The point of open access to data is not the access itself, it's what people choose/are able to do with it. And that varies tremendously by age, health status, socio-economic group and geographically.
The very latest innovations (I'm thinking of highly interactive and multi-dimensional apps like Storica, developed by Dana Pavel and Dirk Trossen at the Cambridge Computer Lab) enable both the medium and the message to be personalized and owned by the user in ways we would never have believed possible even five years ago.
One of the landmark changes of the past three years has been the ability of people not just to encounter and absorb more health data, but to co-create their own health data in ways that enable users themselves to achieve a richer appreciation of their own life, to add quantum to their own story. I call these new kinds of stories "quarratives", quantified narratives). Elliot Cohen's work at MIT and the whole Quantified Self movement, controversial as it is, is absolutely key to this.
Investment not just in opening access to data, but in developing and testing accessible platforms for people to co-create and quantify their own stories in ways that bring that data to life for them, is the next big summit to conquer for health economies of all kinds as we seek greater patient and community empowerment, self-management and wealth creation through informed data sharing.
Nick your reliance on the complains system is child like beyond belief
The patient is the primary reason for the context. Therefore they should be as near as home as possible and fully involved and informed. Technology and the process should serve the patient not the clinicians or supplier of service. http://endukayted.blogspot.co.uk/2010/02/nine-affirmations-to-help-shrin...
Point 9. From the above. The patient is the primary member of the team.
Unique journeys should be enabled through responsive engagement with a holistic consideration given to physical,social and mental health. The 100% of a person's context should not be devalued in order to serve the purpose of another data set. Responsive personalised prevention and intervention towards risk, encouraging openness and transparency on the journey. Replace reactive depersonalised statistical modelling.
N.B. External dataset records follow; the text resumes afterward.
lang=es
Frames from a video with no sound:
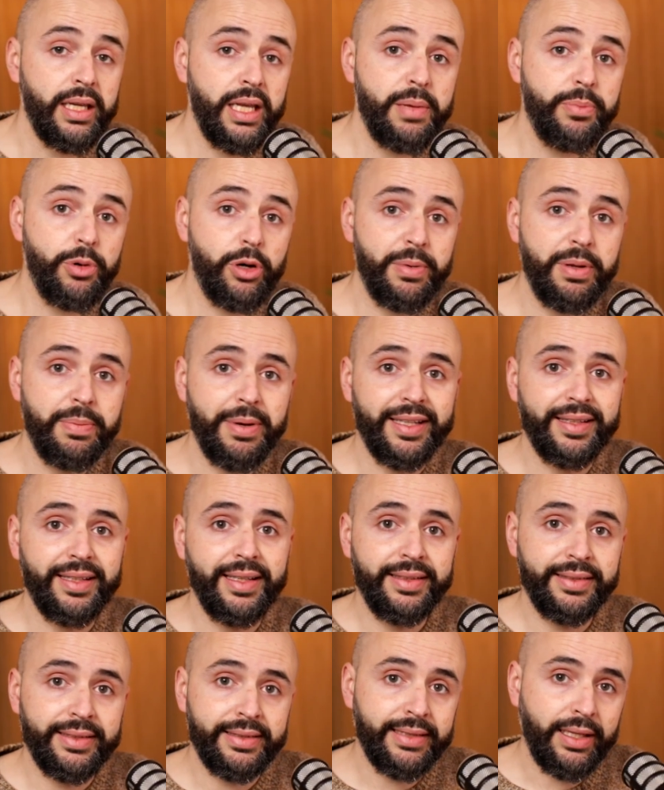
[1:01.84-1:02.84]
Y por mi parte
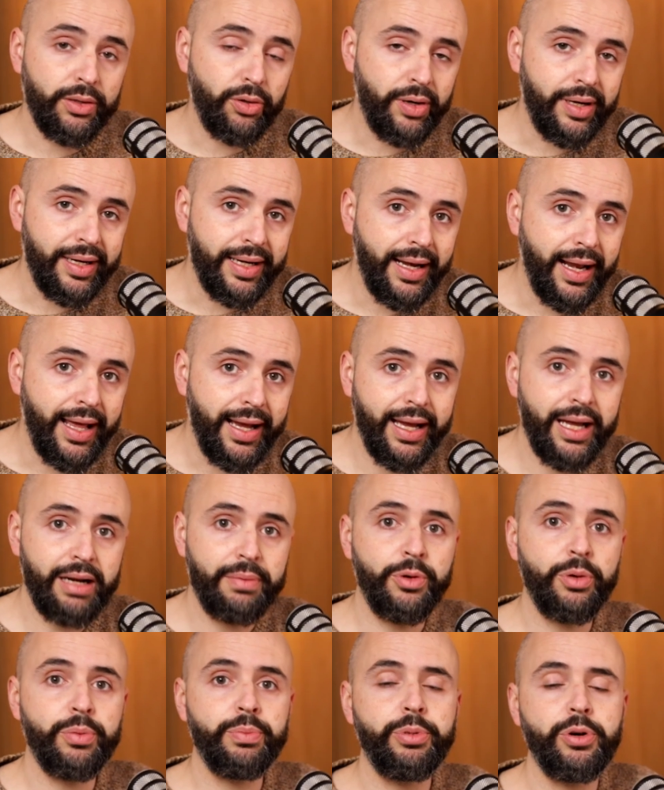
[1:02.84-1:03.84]
he intentado
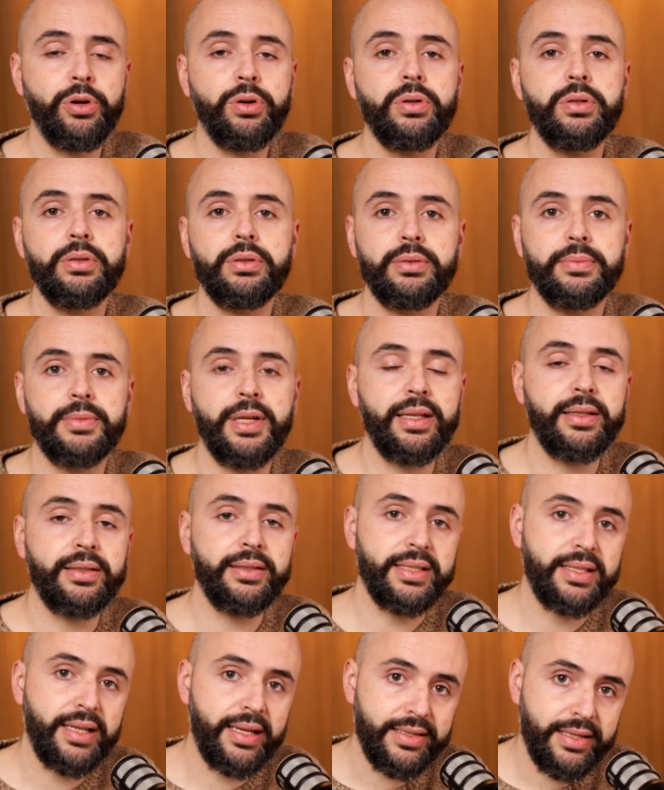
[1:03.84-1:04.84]
relajarme un poco, ¿vale?
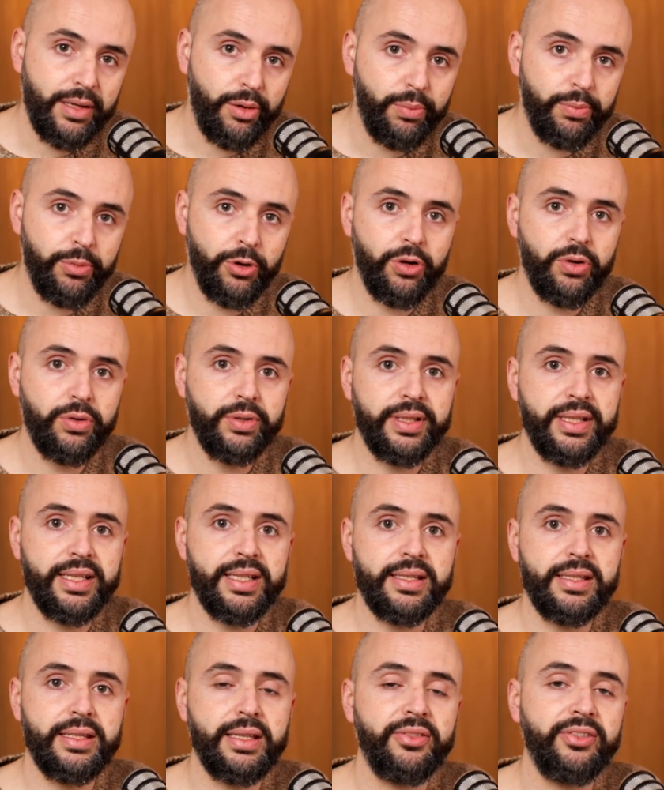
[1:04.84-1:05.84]
Descansar un poco de
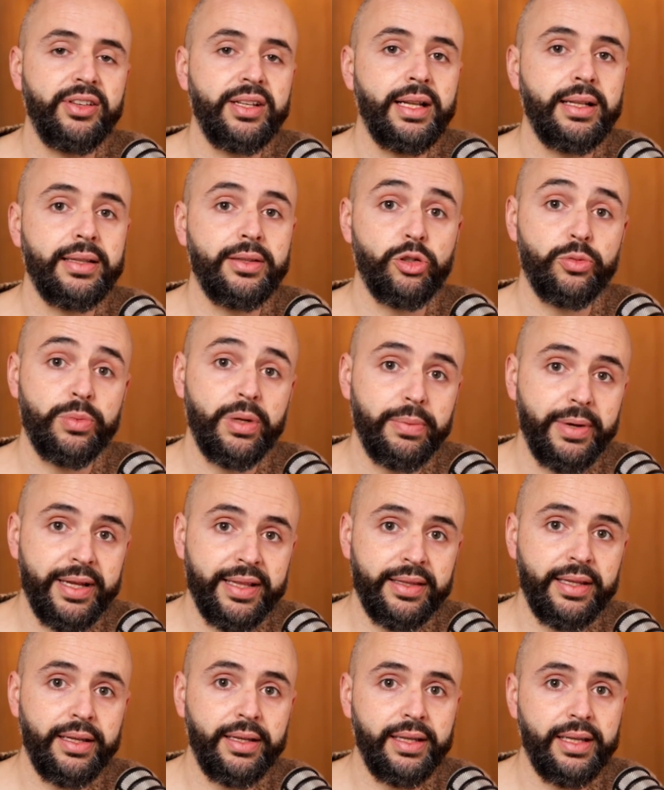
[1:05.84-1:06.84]
este final de
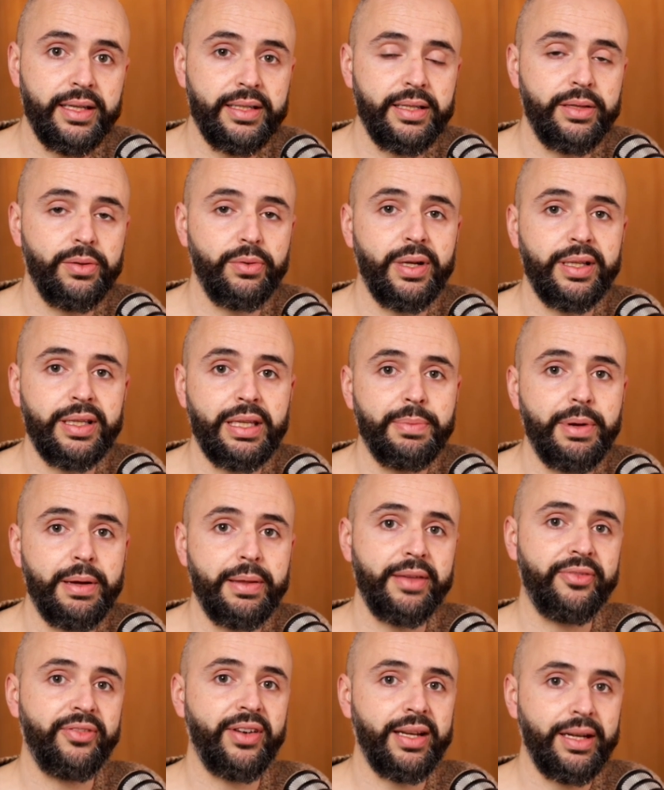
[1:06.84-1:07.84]
2020, que ha sido una
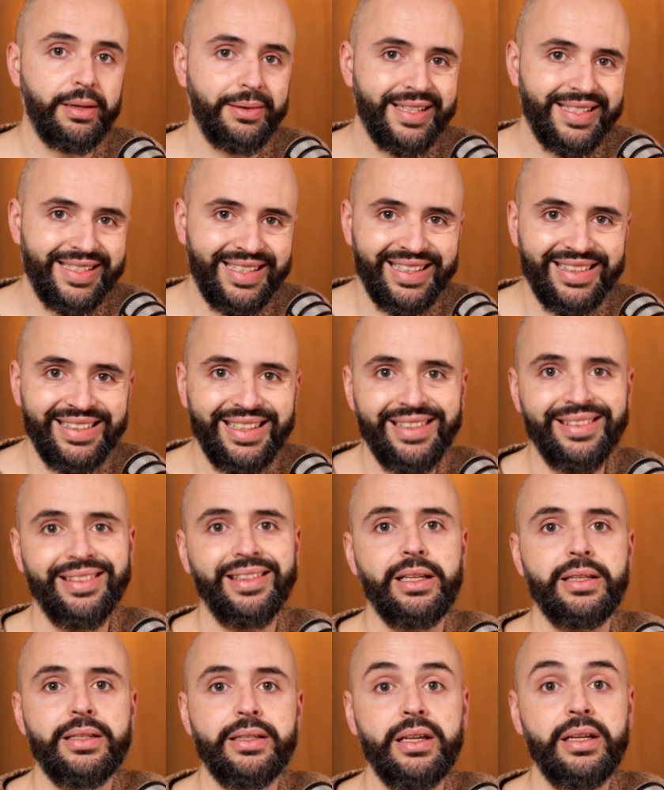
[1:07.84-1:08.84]
etapa de faena bastante
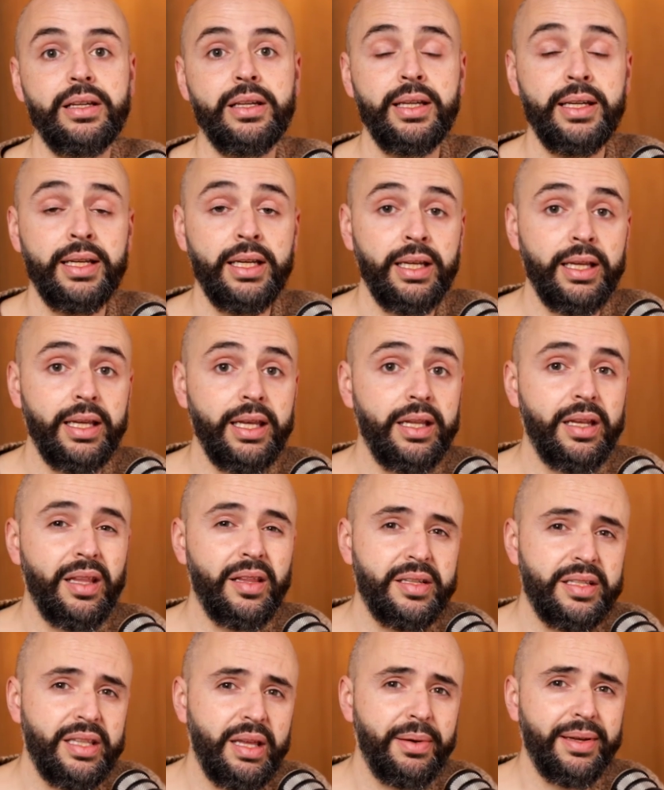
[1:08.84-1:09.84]
intensa. Y
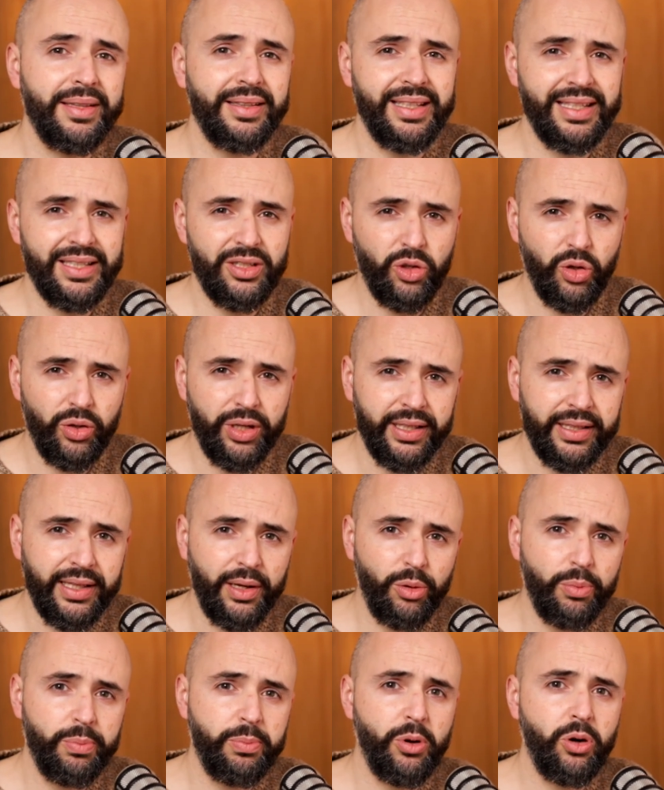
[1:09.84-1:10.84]
necesitaba
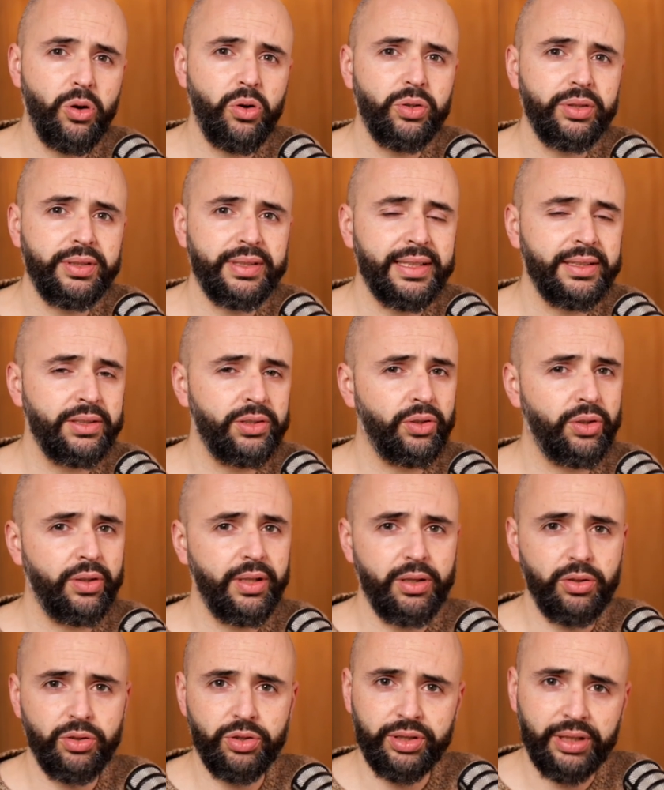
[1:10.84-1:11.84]
desconectar un poco tanto
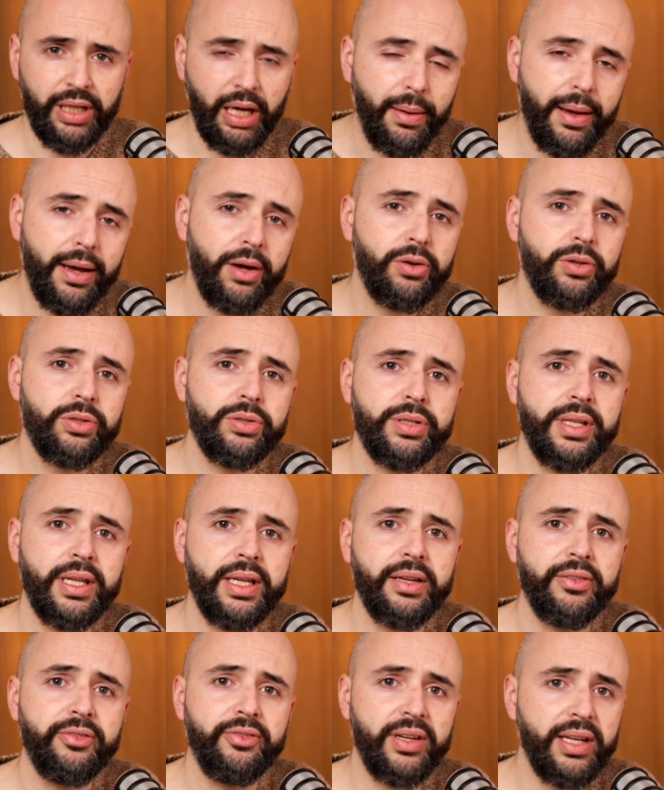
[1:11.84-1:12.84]
de los trabajos
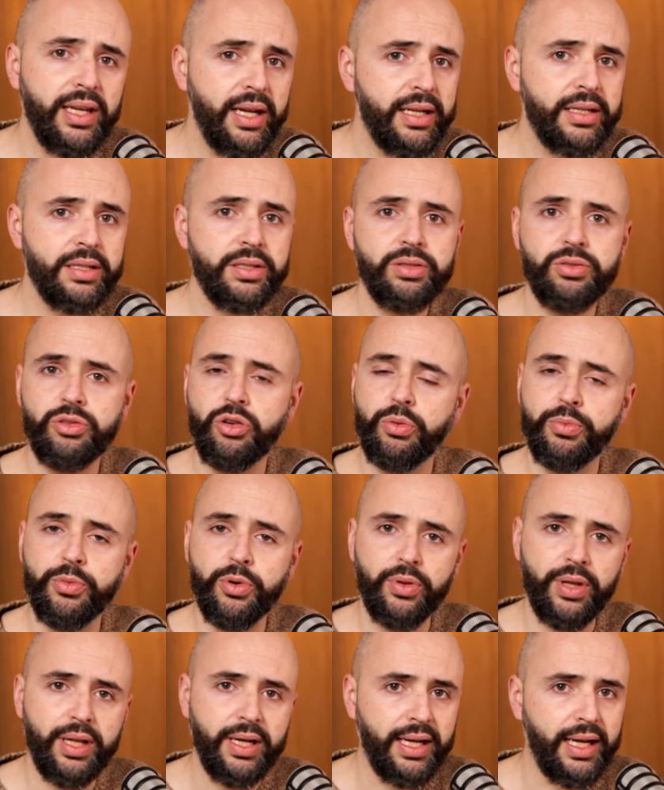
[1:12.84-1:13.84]
de freelance
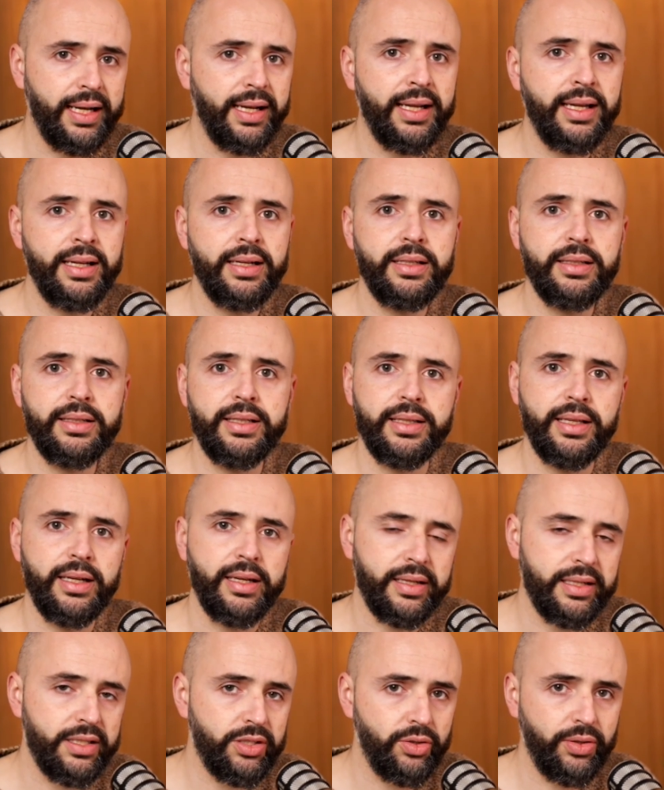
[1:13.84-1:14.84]
como del canal y
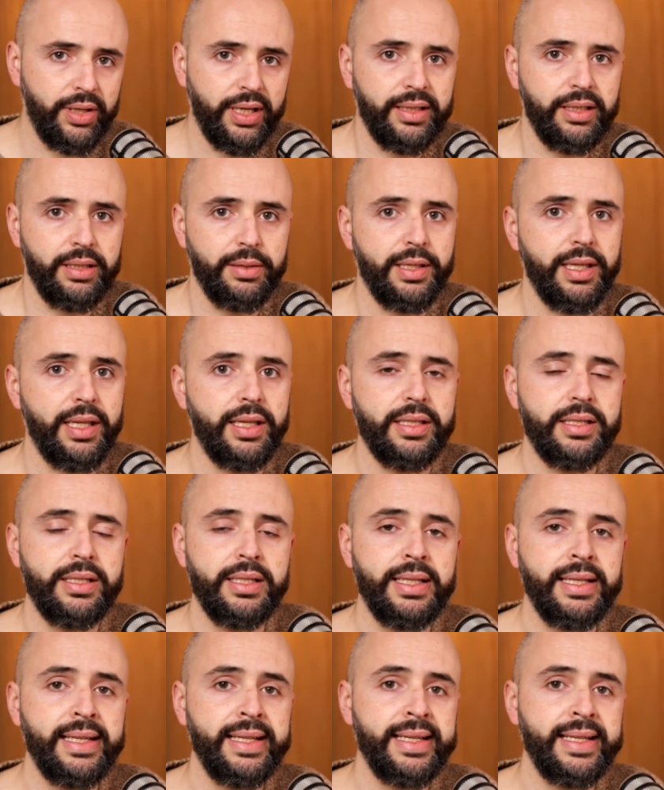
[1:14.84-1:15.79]
del resto de actividades.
You ask the question 'what are the benefits of involving patients in their own care'. From a pharmacist perspective, the more we can involve patients in the decisions about their medicines, including those that may lead to them stopping a medicine, the better. If patients understand why and how to take their medicines this will lead to better adherence, reduced medicines waste, reduced hospital admissions and most importantly of all - better outcomes for the patients. We need to really tslk with patients to understand what they want from their medicines. Pharmacists obviously have a key role in medicines optimisation but so do all other healthcare professionals. We will be publishing some guidance on medicines optimisation in the next few weeks and will be found at www.rpharms.com/medicines-safety/medicines-optimisation.asp . This will also include a resource for patients.
With my experience, involving front line nurses in the NHS care plan and decision making, will make a huge diference in the NEW NHS. Community nurses are in best place to take on this role. They see patient in their own home and have a very good idea of ther health and social care needs. Patients also trust and believe in their nurses as they come down to their level to explain things.
Also in a multicultural environment involving Ethnic minority nurses in decision making also go a long way in the care of patient.